Records shown:
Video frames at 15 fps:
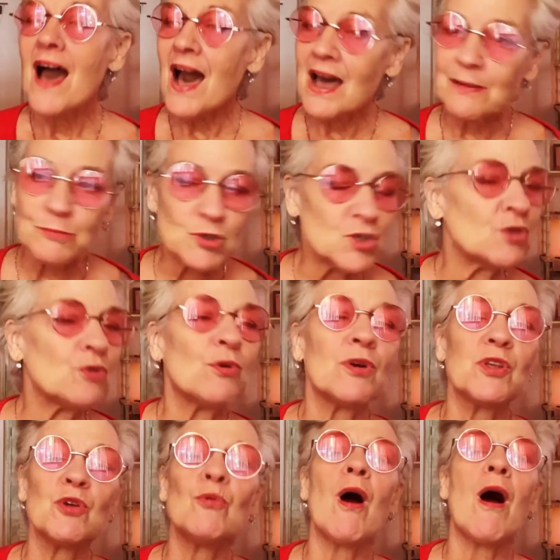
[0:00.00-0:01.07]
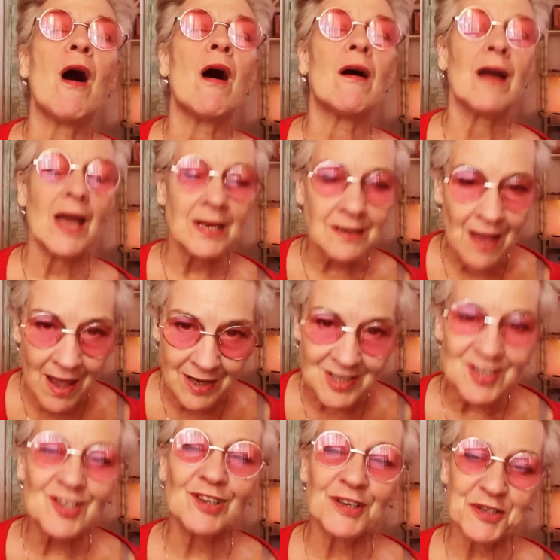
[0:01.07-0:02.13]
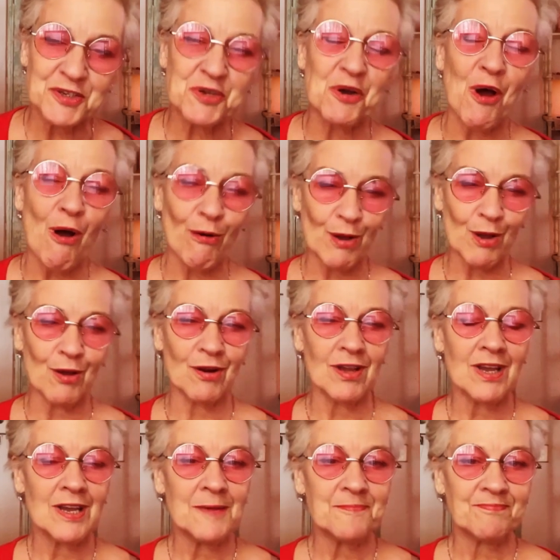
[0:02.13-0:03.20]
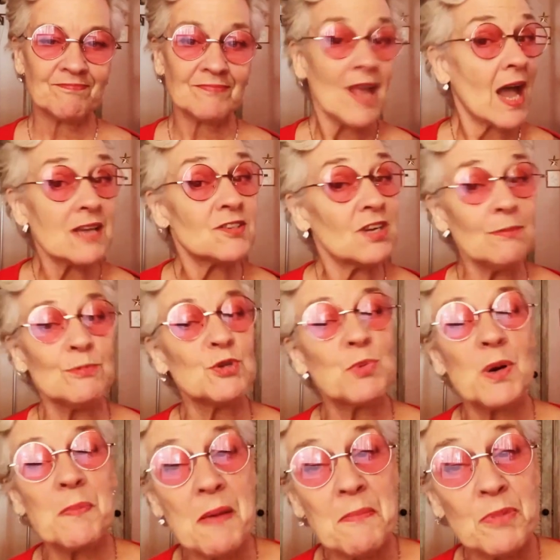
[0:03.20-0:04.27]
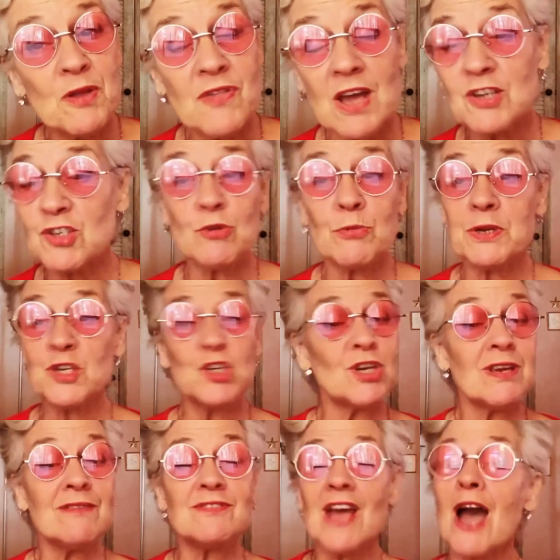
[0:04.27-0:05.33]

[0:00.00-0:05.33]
"I'm sure you are an excellent auror. I seem to remember that you achieved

What to do: Reproduce every record word for word. The copy must contain no pictures.

Your response:
Video frames at 15 fps:
[0:00.00-0:01.07]
[0:01.07-0:02.13]
[0:02.13-0:03.20]
[0:03.20-0:04.27]
[0:04.27-0:05.33]

[0:00.00-0:05.33]
"I'm sure you are an excellent auror. I seem to remember that you achieved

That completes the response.